Russia’s attack on Ukraine changed the world and made a period of prolonged emergency the relatively calm beginning of the year. Suddenly, the likes of US President Joe Biden or the Pope are talking about a possible World War III.

Another kind of terror

Many points need to be made to offer some context.

First, the “new” war launched by Moscow allows the world to forget about an older war: the war on terrorism. Days before the Russian attack, in Feb. 8, 2022, the Watson Institute for International and Public Affairs at Brown University in the United States published a report entitled Costs of War.

It was observed that the two decades of war on terrorism, which began after the 9/11 attacks, led to the violent deaths of 979,000 people (including all soldiers and civilians), and a larger number of people due to destroyed infrastructure, environment. deterioration and malnutrition. The research body linked the departure of 38 million people within their countries or abroad during this period to the war on terrorism.

Second, before the Russian attack, an arms race evidently took place. The Stockholm International Peace Research Institute has seen a steady increase in arms spending since 2015. Its total for the two pandemic years of 2020 and 2021 has reached a record US $ 4 trillion (four million dollars).

The United States, India, Great Britain and Russia alone are responsible for 62% of that spending, and the war in Ukraine has exacerbated the trend. President Biden’s proposed defense budget, for example, is the highest in U.S. history: $ 813 billion, to which the Senate recently added another $ 45 billion.

New nuclear threshold

Third, the nuclear threshold is changing. Russia’s decision to put its nuclear forces on alert following the invasion of Ukraine has been unprecedented and disturbing. Just four days after its attack in Feb. 28, the journal Security Studies published a study that found the majority of the public in some Western studies favor the use of nuclear weapons if they are more effective than the usual options!

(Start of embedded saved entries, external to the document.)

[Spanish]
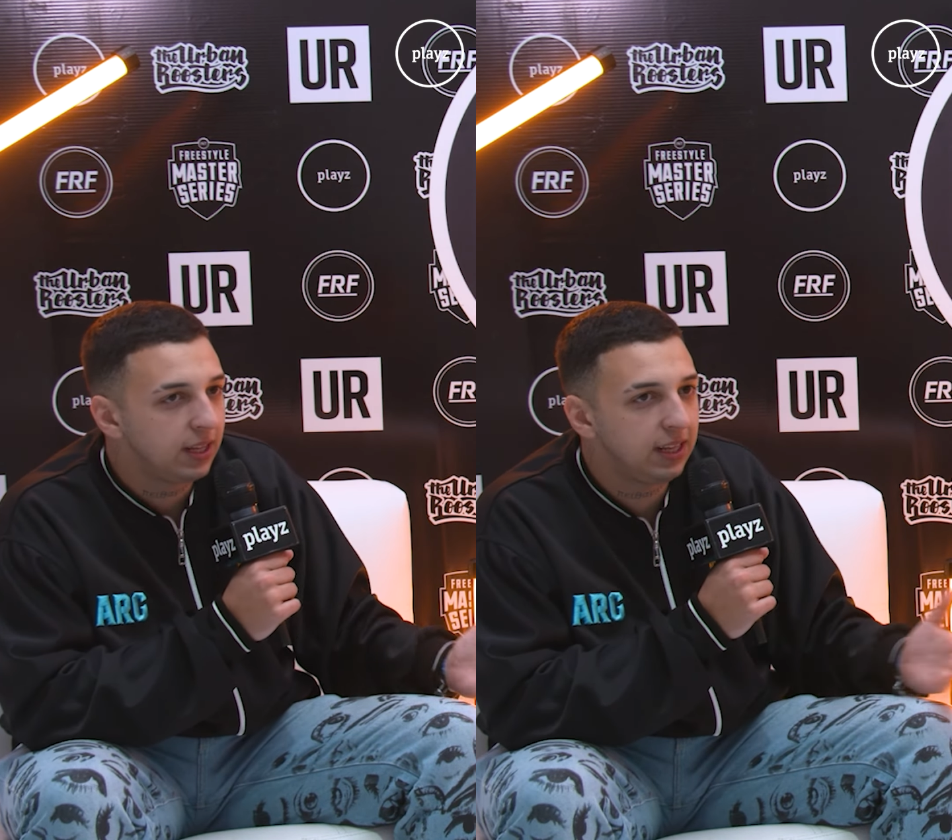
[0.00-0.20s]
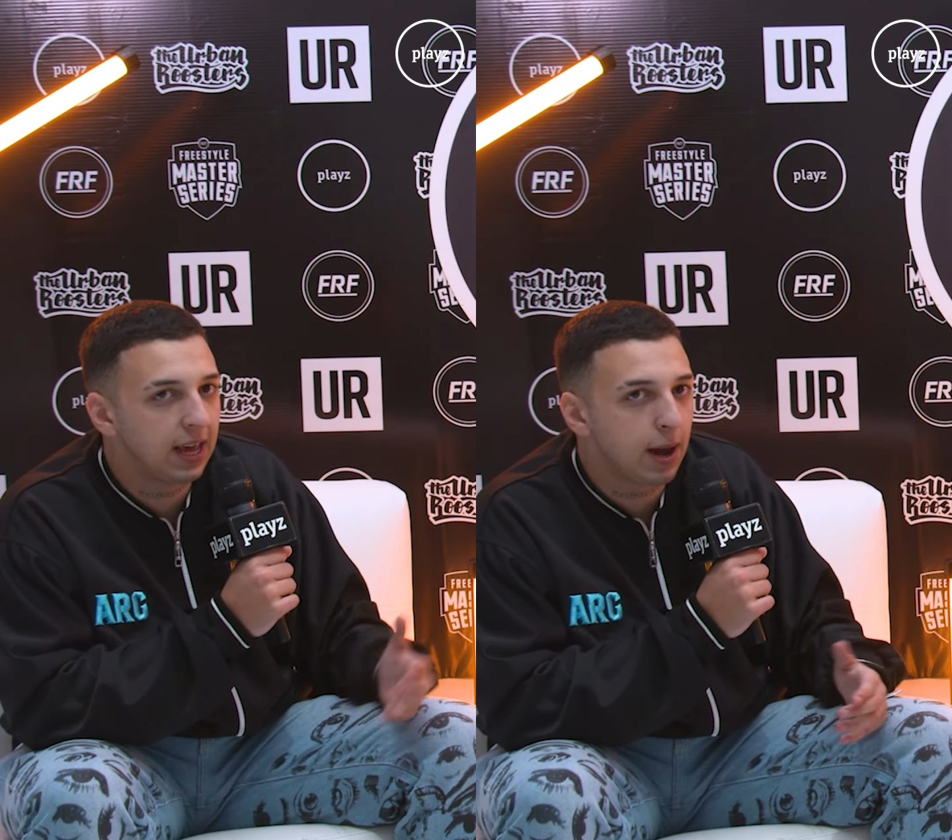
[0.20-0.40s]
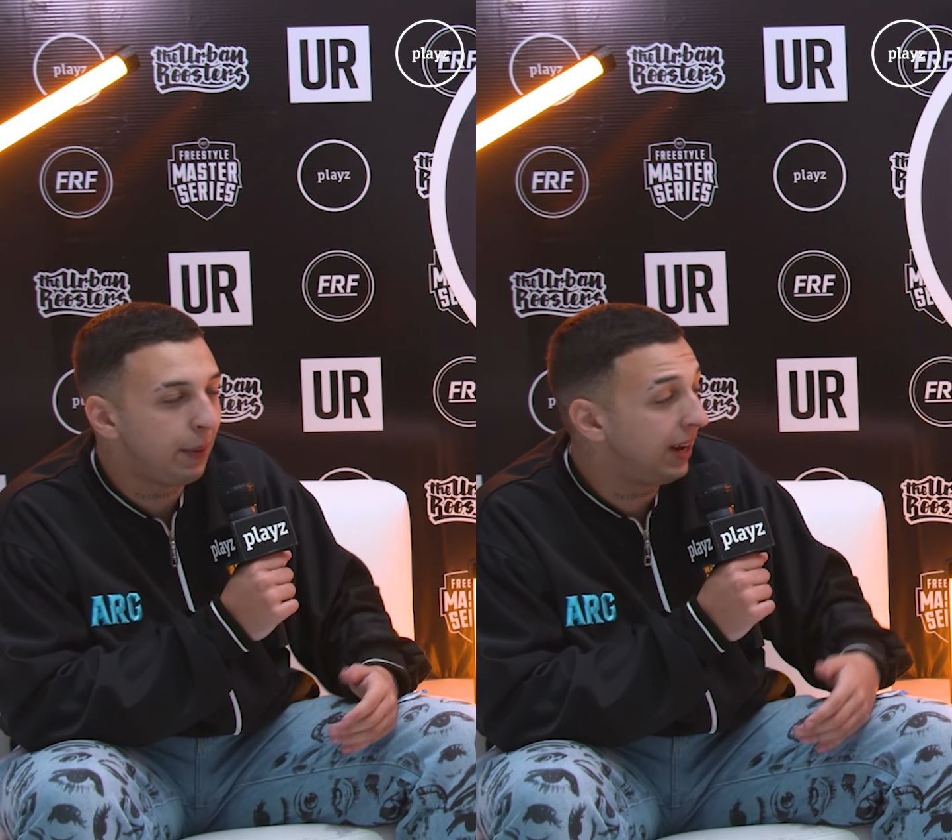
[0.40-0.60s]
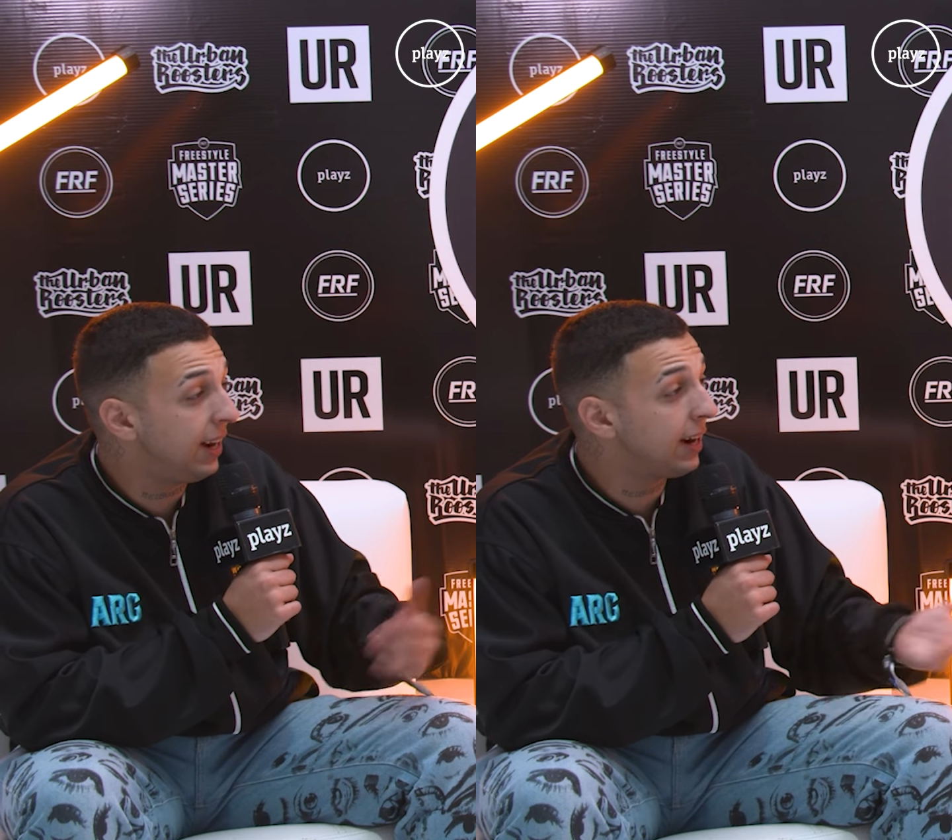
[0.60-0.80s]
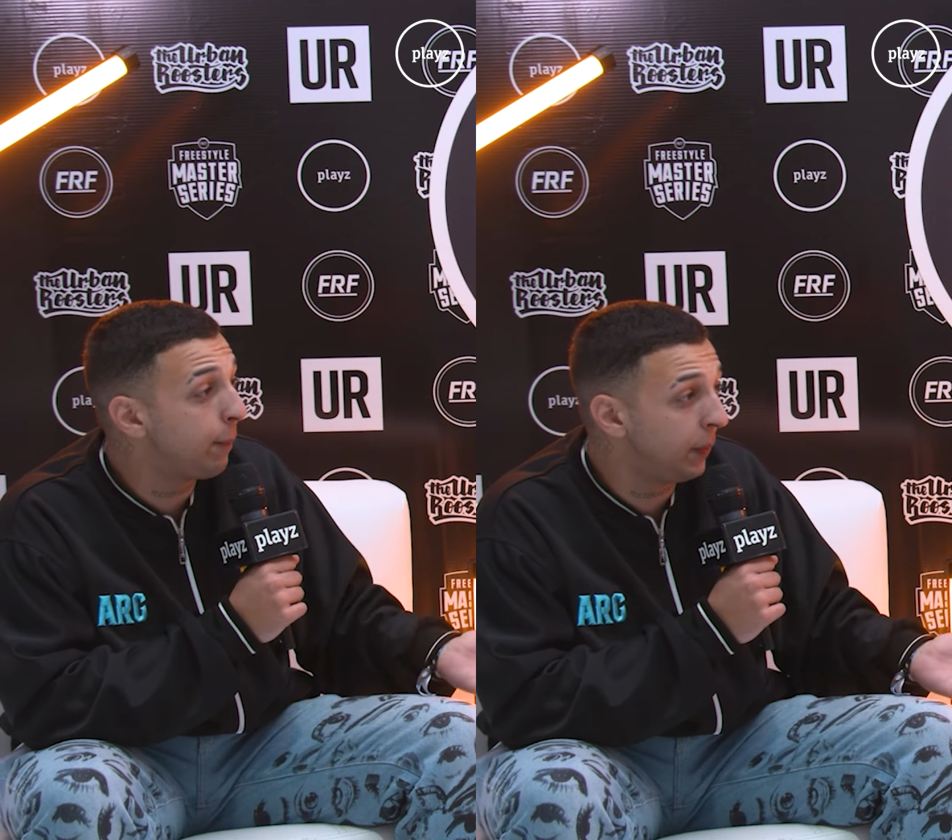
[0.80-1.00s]
y que capaz
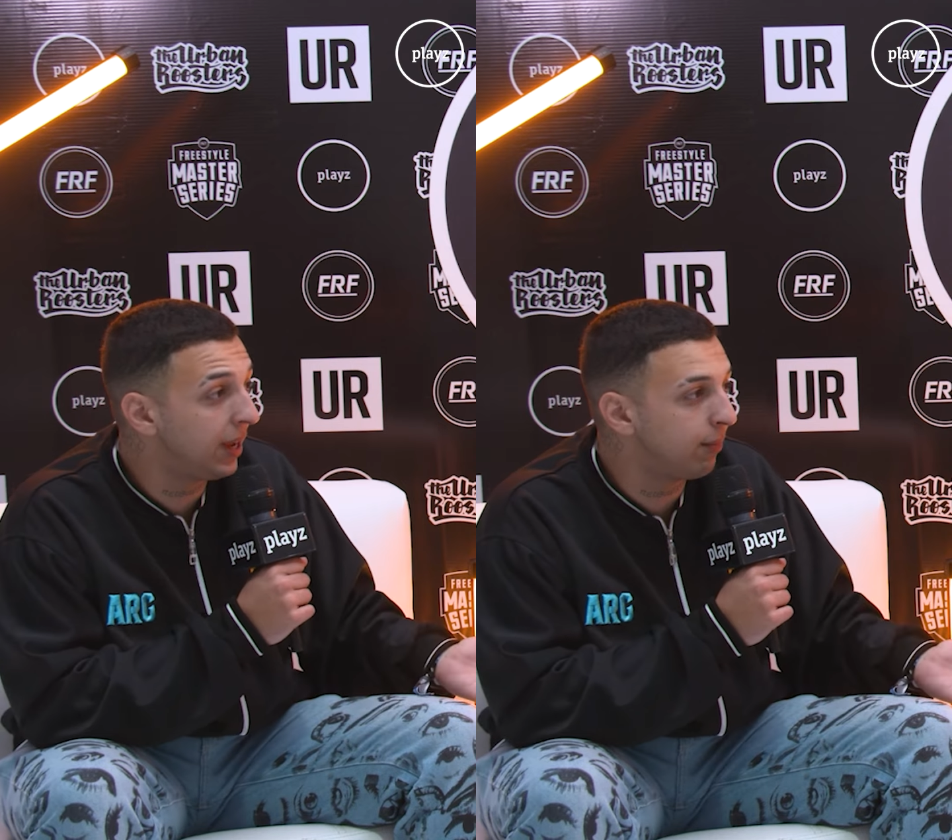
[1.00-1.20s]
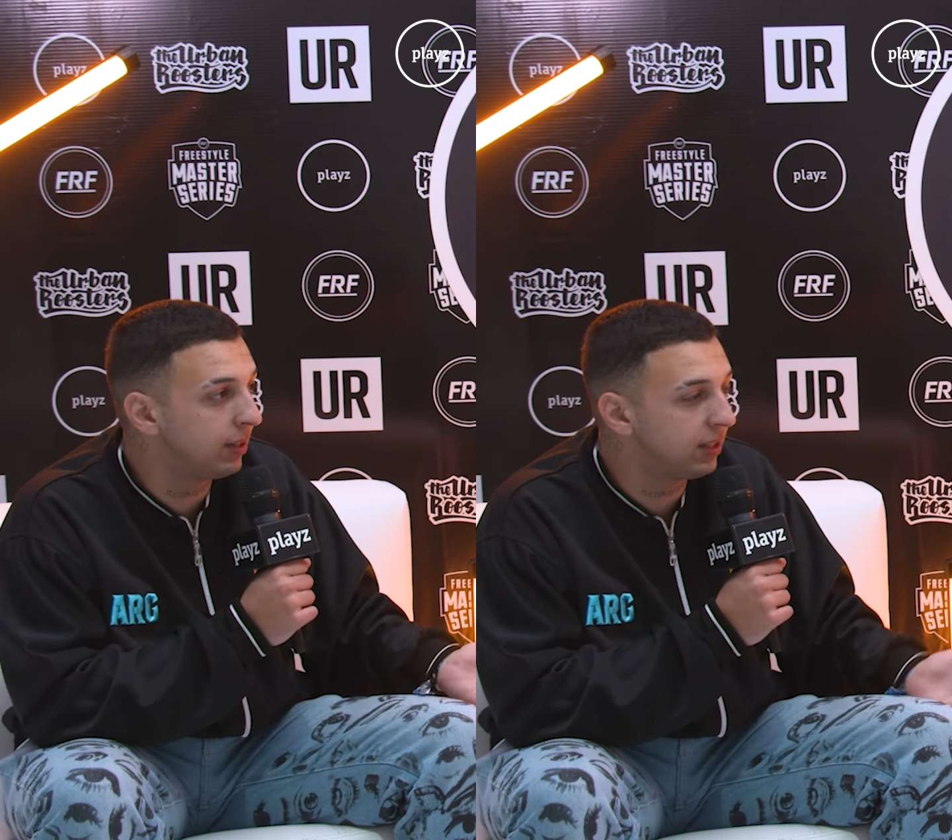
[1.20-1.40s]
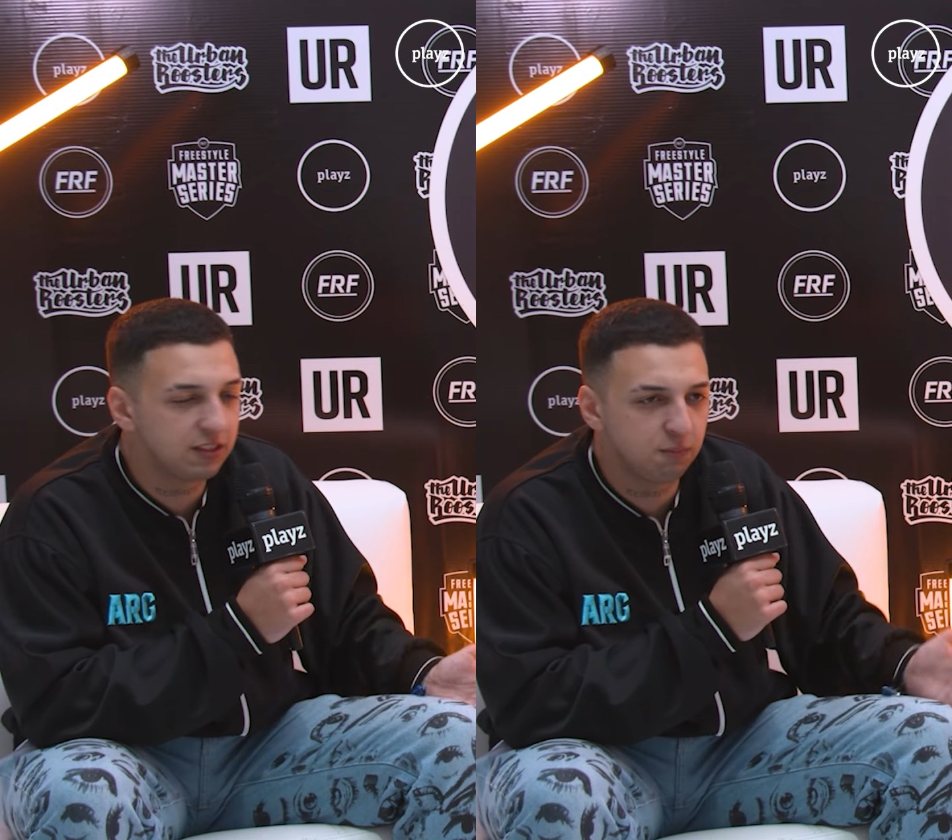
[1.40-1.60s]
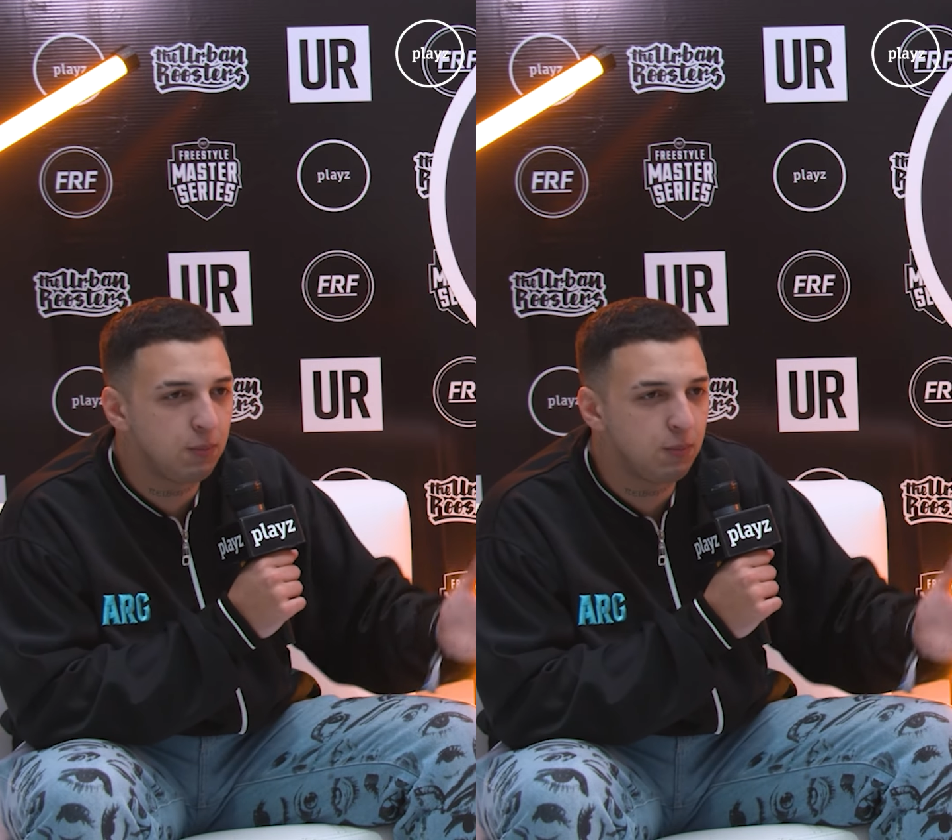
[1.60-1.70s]
re rapean, ¿me entendés?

Tensions within countries appear to reflect increasing distrust of states abroad.

Some countries without nuclear weapons also saw aggression as a valid reason for acquiring them. They were not in Iraq in 2003 and were attacked. Libya scrapped its unconventional arms programs in 2004 and underwent controversial intervention in 2011.

In 1994, Ukraine itself signed the Budapest Memorandum (along with Russia, Great Britain and the United States) to return to the Russian Federation its share of the Soviet nuclear and ballistic arsenal.

Is China next?

Finally, the world’s hotspots, such as Taiwan, Iran or the NATO border, are getting hotter. In May, Sino-American tensions intensified when Biden dismissed the United States ’strategic ambiguity on Taiwan and confirmed that it would respond militarily in case China invaded. Talks to revive the 2015 nuclear pact with Iran are in danger of collapsing, and we have yet to see Russia’s final reaction to NATO’s recent expansion.

World tensions are growing amid a reorganization of global power that is itself fueling conflicts. There was a resurgence of reactionary nationalism, growing social unrest in response to the gross inequality, and economic crisis that stemmed from this pandemic and war. Currently, there is no recognized leader or coalition of peoples, or truly multilateral assembly with real authority, that can alleviate these tensions.

Western societies have become more polarized, with tensions in some resembling a pre-civil war state. Tensions within countries appear to reflect increasing mistrust in foreign states, as if nations and their leaders are tired of peace.